Add an Iceberg DataSource
This page explains the configuration required when adding an Iceberg DataSource.
BladePipe supports three types of Iceberg Catalogs and two storage backends, with the following combinations:
- AWS Glue + AWS S3
- Nessie + MinIO / AWS S3
- REST + MinIO / AWS S3
The configuration options in BladePipe for Iceberg are based on these supported combinations.
Configuration Explaination
Click DataSource > Add DataSource. Select Iceberg under Self Maintenance.
General Configuration
Address: Fill in the Catalog service endpoint. Example endpoints for the three supported Catalogs are as follows (replace the content within
<>
with actual values).- AWS Glue: glue.<aws_glue_region_code>.amazonaws.com
- Nessie: <nessie_server_ip>:19120/api/v1
- Rest: <rest_server_ip>:<rest_server_port>
Version: Select the exact Iceberg version.
Description: Add a description to easily identify the DataSource.
Physical Region: Select a region closer to the place where Catalog is deployed or keep the default value.

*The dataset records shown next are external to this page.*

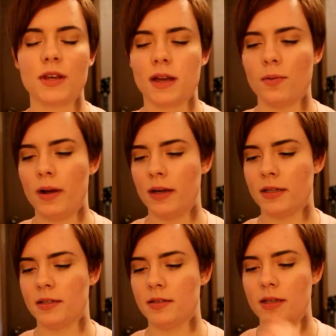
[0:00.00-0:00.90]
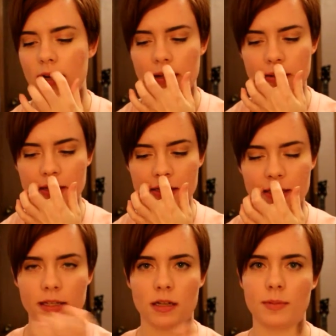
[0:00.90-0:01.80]
you kind of want a color that's a
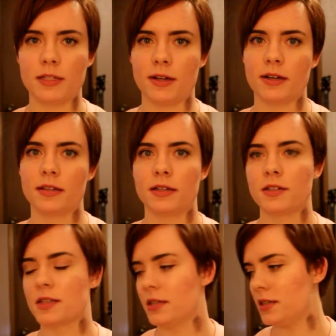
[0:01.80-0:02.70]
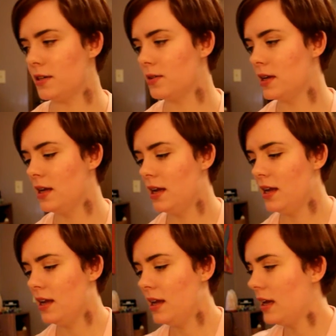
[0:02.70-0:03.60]
little bit darker than your skin tone.
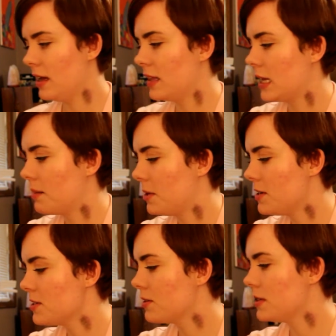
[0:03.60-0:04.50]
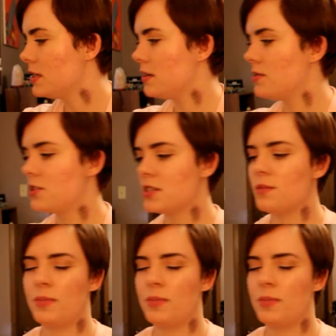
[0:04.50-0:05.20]
And then I'm also going to use just some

It is used for identification.
Parameter Configuration
httpsEnabled: If the Catalog is AWS Glue, this parameter must be set to true. For the other two types (Nessie and Rest), set this value based on whether SSL is enabled for the deployed Catalog service.
catalogName: Specify the name of the Catalog.

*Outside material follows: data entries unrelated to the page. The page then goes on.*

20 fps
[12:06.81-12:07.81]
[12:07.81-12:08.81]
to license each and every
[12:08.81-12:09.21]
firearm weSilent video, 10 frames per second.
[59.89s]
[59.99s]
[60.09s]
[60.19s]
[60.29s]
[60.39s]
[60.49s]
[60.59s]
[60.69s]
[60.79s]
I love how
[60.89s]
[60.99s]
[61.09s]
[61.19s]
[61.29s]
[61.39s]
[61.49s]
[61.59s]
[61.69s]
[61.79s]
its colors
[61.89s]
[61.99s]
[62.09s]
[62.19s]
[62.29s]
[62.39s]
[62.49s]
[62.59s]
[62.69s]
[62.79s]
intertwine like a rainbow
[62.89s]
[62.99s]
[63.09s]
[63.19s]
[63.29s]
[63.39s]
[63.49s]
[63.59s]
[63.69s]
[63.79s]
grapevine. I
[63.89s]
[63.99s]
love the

catalogType: Define the Catalog type (GLUE/NESSIE/REST).
catalogWarehouse: Fill in the root path of the Iceberg file storage. For example, if set to s3://bladepipe-iceberg, both metadata and data files will be created under the /bladepipe-iceberg directory in the target storage.
catalogProps: The configuration varies depending on the combination of Catalog and storage type. Examples are provided below (replace values inside
<>
with actual ones):- AWS Glue + AWS S3
{
"io-impl": "org.apache.iceberg.aws.s3.S3FileIO",
"s3.endpoint": "https://s3.<aws_s3_region_code>.amazonaws.com",
"s3.access-key-id": "<aws_s3_iam_user_access_key>",
"s3.secret-access-key": "<aws_s3_iam_user_secret_key>",
"s3.path-style-access": "true",
"client.region": "<aws_s3_region>",
"client.credentials-provider.glue.access-key-id": "<aws_glue_iam_user_access_key>",
"client.credentials-provider.glue.secret-access-key": "<aws_glue_iam_user_secret_key>",
"client.credentials-provider": "com.amazonaws.glue.catalog.credentials.GlueAwsCredentialsProvider"
}- Nessie + AWS S3
{
"io-impl": "org.apache.iceberg.aws.s3.S3FileIO",
"s3.endpoint": "https://s3.<aws_s3_region_code>.amazonaws.com",
"s3.access-key-id": "<aws_s3_iam_user_access_key>",
"s3.secret-access-key": "<aws_s3_iam_user_secret_key>",
"s3.path-style-access": "true",
"client.region": "<aws_s3_region_code>"
}- Nessie + MinIO
{
"io-impl": "org.apache.iceberg.aws.s3.S3FileIO",
"s3.endpoint": "http://<minio_server>:<minio_port>",
"s3.access-key-id": "<minio_user>",
"s3.secret-access-key": "<minio_password>",
"s3.path-style-access": "true",
"client.region": "us-east-1"
}- Rest + AWS S3
{
"io-impl": "org.apache.iceberg.aws.s3.S3FileIO",
"s3.endpoint": "https://s3.<aws_s3_region_code>.amazonaws.com",
"s3.access-key-id": "<aws_s3_iam_user_access_key>",
"s3.secret-access-key": "<aws_s3_iam_user_secret_key>",
"s3.path-style-access": "true",
"client.region": "<aws_s3_region_code>"
}- Rest + MinIO
{
"io-impl": "org.apache.iceberg.aws.s3.S3FileIO",
"s3.endpoint": "http://<minio_server>:<minio_port>",
"s3.access-key-id": "<minio_user>",
"s3.secret-access-key": "<minio_password>",
"s3.path-style-access": "true",
"client.region": "us-east-1"
}